Ein Bild vom letzten Brebacher Fest im vorigen Jahr. Wer mitfeiern wollte, hatte sich angemeldet. Das schützte die Planer vor einem Flop.
Ein Bild vom letzten Brebacher Fest im vorigen Jahr. Wer mitfeiern wollte, hatte sich angemeldet. Das schützte die Planer vor einem Flop. FOTO: Picasa
Brebach. Von Andreas Lang

Wenn in den letzten Jahren groß in Brebach gefeiert wurde, war der Förderverein Brebacher Fest der Veranstalter. Etliche Brebacher Vereine und Organisationen beteiligten sich an diesem Stadtteil-Spektakel. Auch die evangelische Kirchengemeinde machte mehrfach ihre Gemeindefeier zu einem Teil des Brebacher Festes.


Als das evangelische Gemeindezentrum jetzt 45 Jahre alt wurde, waren der Fördervereinsvorsitzende Heinz-Dieter Appel und sein Mitstreiter Stefan Ortleb Gäste. Aber mit einer traurigen Nachricht. Sie teilten mit, der Förderverein Brebacher Fest werde zum Jahresende aufgelöst. Denn den Vereinszweck, besagtes Fest, wird es nicht mehr geben. Die Begründung lautet so: „Immer höhere Auflagen, kein Rückhalt mehr bei Vereinen und Privatpersonen, starker Rückgang an Sponsorenmitteln, kein Interesse der Brebacher an diesem Fest.“

Zu Beginn waren die Bewohner noch stolz auf ihr Fest. 2001 brachte das Förderprogramm Soziale Stadt viel Elan in den Stadtteil. Nicht zuletzt dank der damaligen Stadtteilmanagerin Meike Ewers-Kreuter. Sie und viele Mitmacher stellten ein Fest der Begegnung auf die Beine, das vom Start weg viele Freunde fand. Bald wollten es die Brebacher in Eigenregie fortführen – und so war es ja auch von Beginn an geplant. Bewohner des Stadtteils gründeten im Februar 2003 den Förderverein Brebacher Fest. Ewers-Kreuter, Stadtteilbüro und Stadtverwaltung unterstützten die Privatpersonen, Mitglieder von Vereinen, Organisationen und Kirchengemeinden.

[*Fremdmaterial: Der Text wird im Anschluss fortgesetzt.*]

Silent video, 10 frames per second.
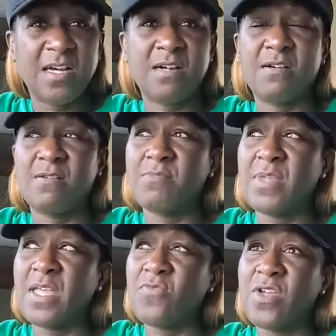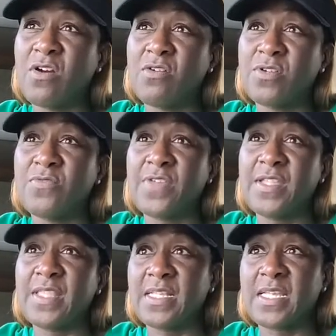And we all know
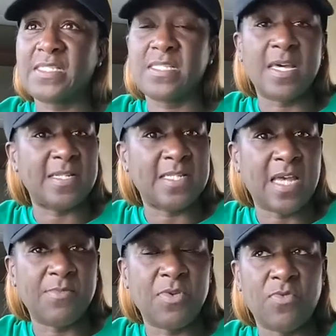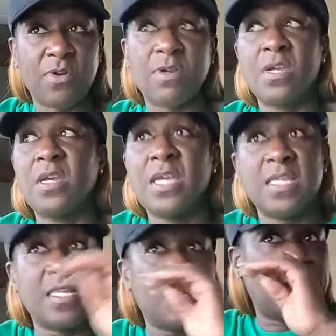that that takes a lot of time and work
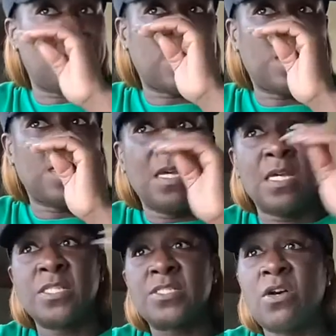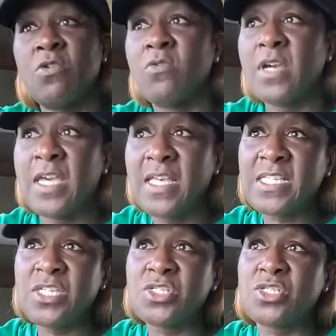and energy. So
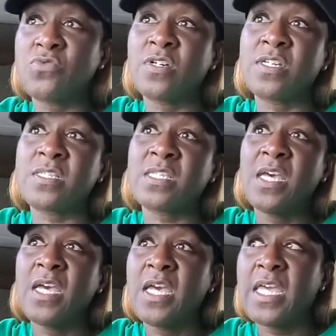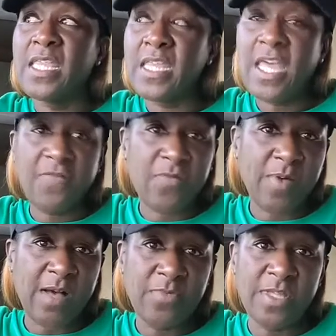his issue was he didn't have a
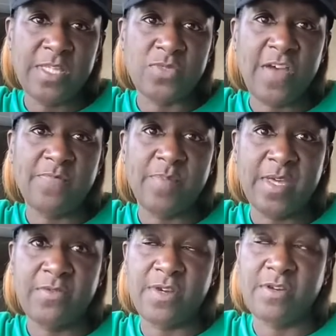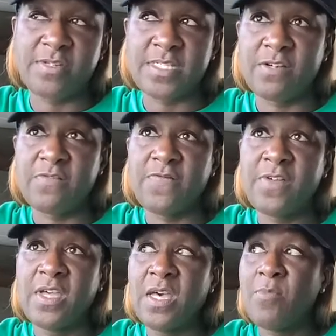problem with his wife bettering herself.
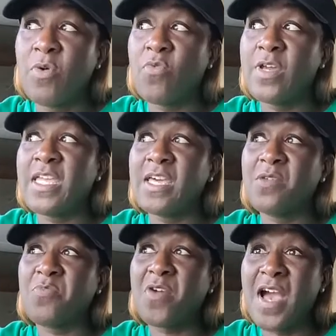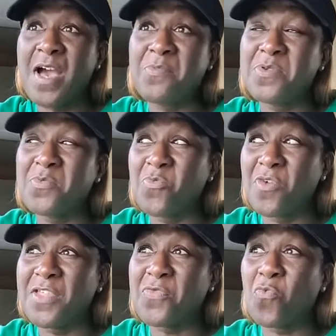But what he had a problem
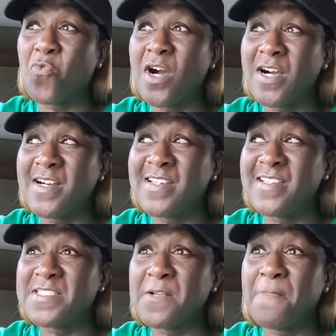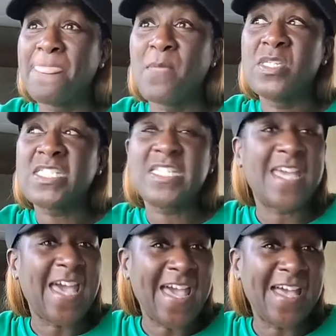with was
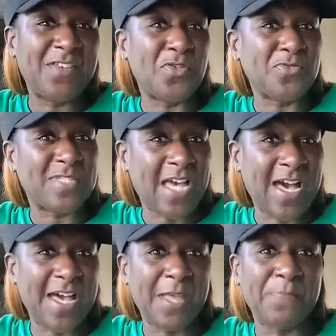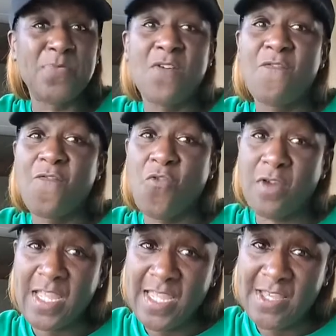she had no time
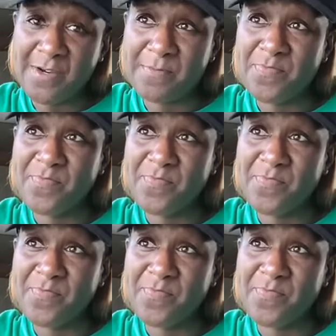for him.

Schon 2006 zeichnete sich ab, dass es immer schwerer würde, ein so großes Ereignis zu stemmen. Vor allem, weil Sponsoren fehlten. 2008 fiel die Fete aus. 2009 folgte die Wiedergeburt in abgespeckter Form auf dem damals neuen Kirchplatz. Seitdem kehrte das Fest nur zum zehnjährigen Bestehen 2011 noch einmal in die Saarbrücker Straße zurück.

Während einst groß auf zwei Bühnen und in der Lido-Kellerdisko gefeiert wurde, reichte später eine Tafel auf dem Spielplatz an der Saarbrücker Straße. Die letzte beschauliche Feier war 2017 nur noch für angemeldete Gäste. Das Jubiläum des evangelischen Gemeindezentrums nutzten Appel und Ortleb nun, um „allen zu danken, die uns unterstützt haben, sei es finanziell, ideell oder informell“. Und „denen, die mit uns gefeiert und dem Fest sein besonderes Flair gegeben haben“.